- What is being asked:
In the copy, include every entry exactly but none of its images.

Stored data:

◇ ◇ ◇ ◇

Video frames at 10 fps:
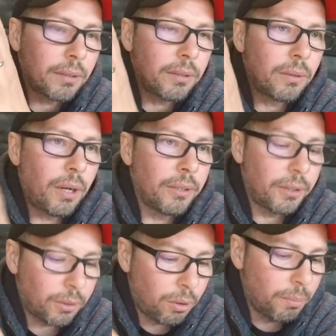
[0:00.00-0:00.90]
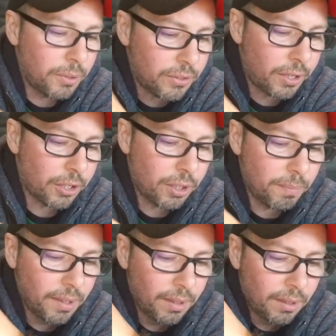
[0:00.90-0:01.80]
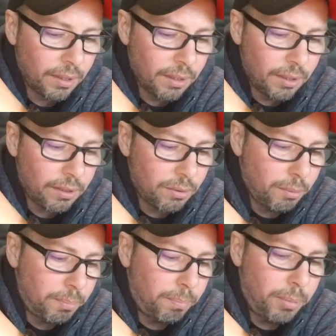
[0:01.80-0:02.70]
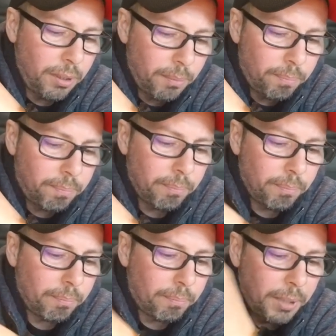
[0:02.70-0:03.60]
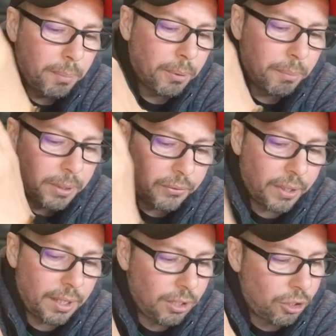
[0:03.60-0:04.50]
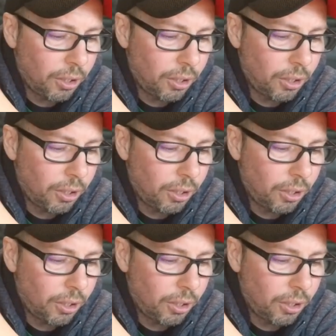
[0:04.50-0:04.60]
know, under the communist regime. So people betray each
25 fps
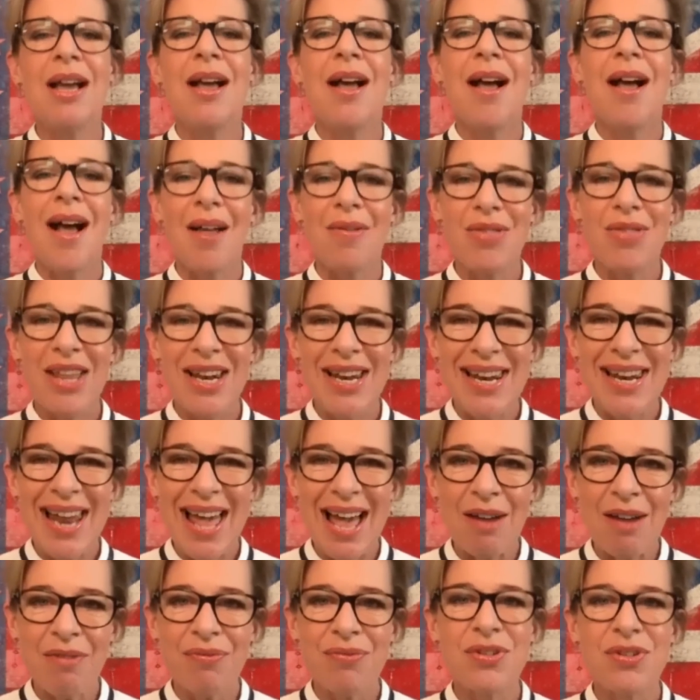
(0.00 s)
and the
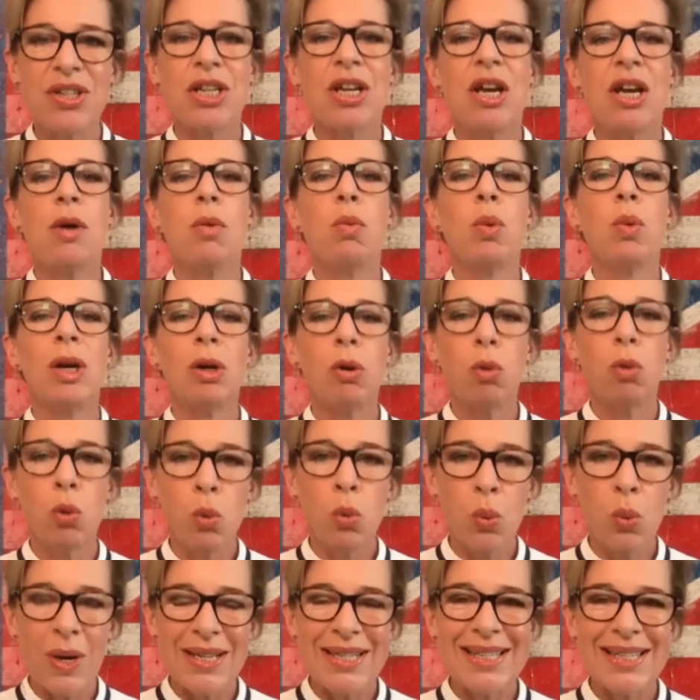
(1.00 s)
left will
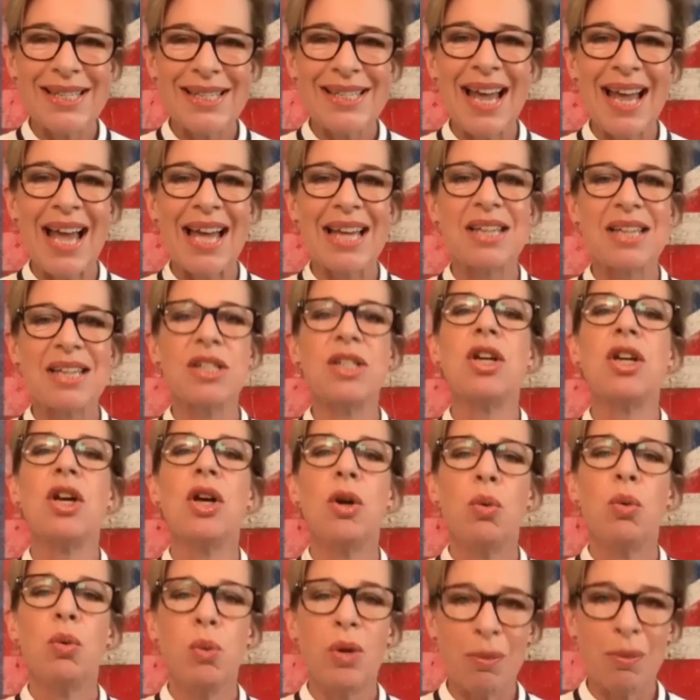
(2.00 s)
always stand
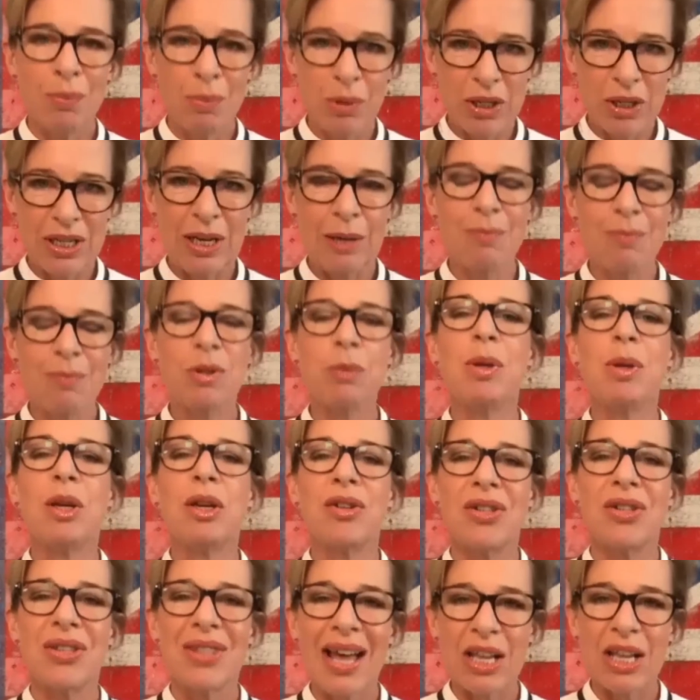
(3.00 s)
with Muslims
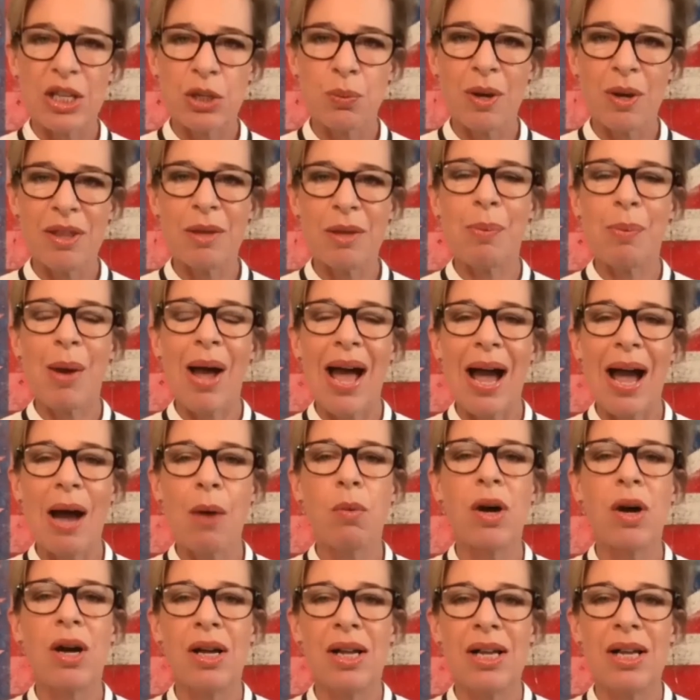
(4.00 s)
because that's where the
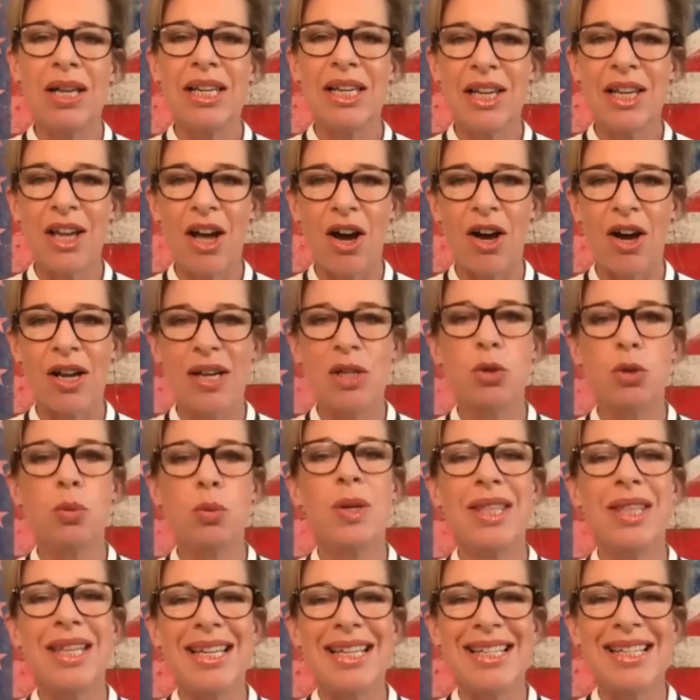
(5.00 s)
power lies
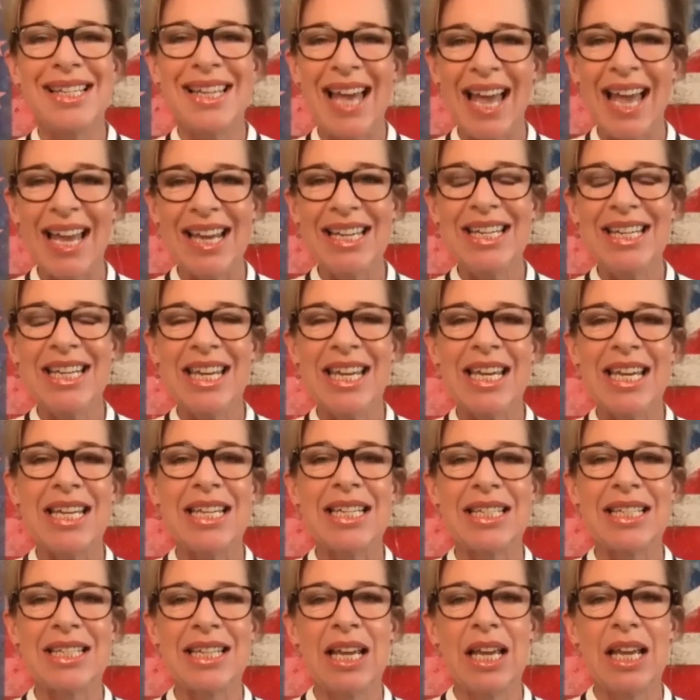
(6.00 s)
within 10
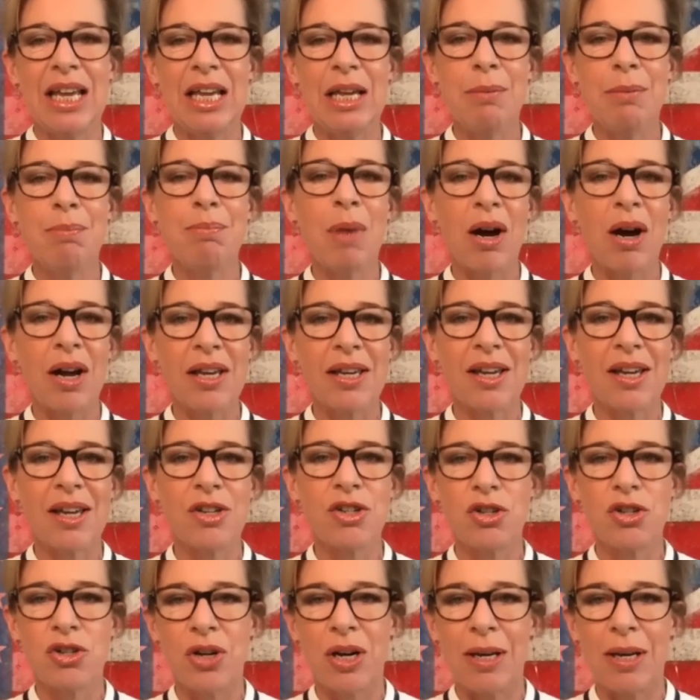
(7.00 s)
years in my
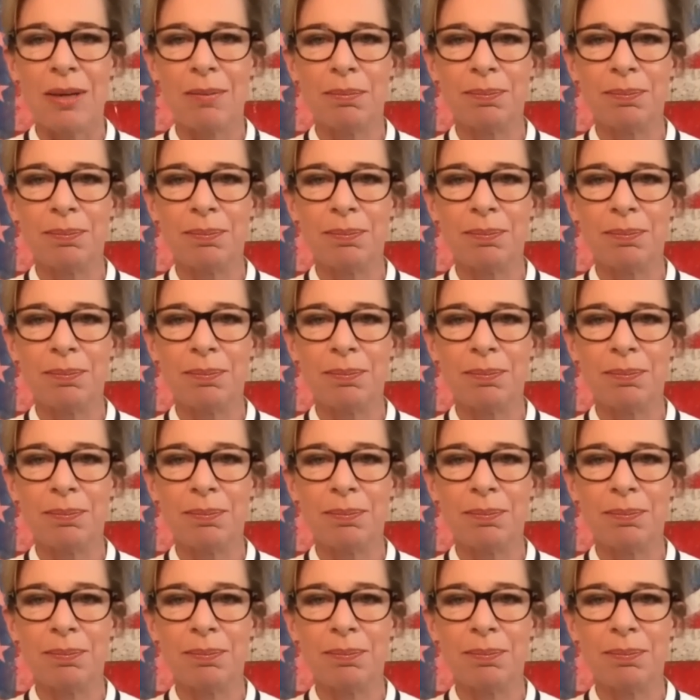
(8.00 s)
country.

◇ ◇ ◇ ◇

- Answer space:
Video frames at 10 fps:
[0:00.00-0:00.90]
[0:00.90-0:01.80]
[0:01.80-0:02.70]
[0:02.70-0:03.60]
[0:03.60-0:04.50]
[0:04.50-0:04.60]
know, under the communist regime. So people betray each
25 fps
(0.00 s)
and the
(1.00 s)
left will
(2.00 s)
always stand
(3.00 s)
with Muslims
(4.00 s)
because that's where the
(5.00 s)
power lies
(6.00 s)
within 10
(7.00 s)
years in my
(8.00 s)
country.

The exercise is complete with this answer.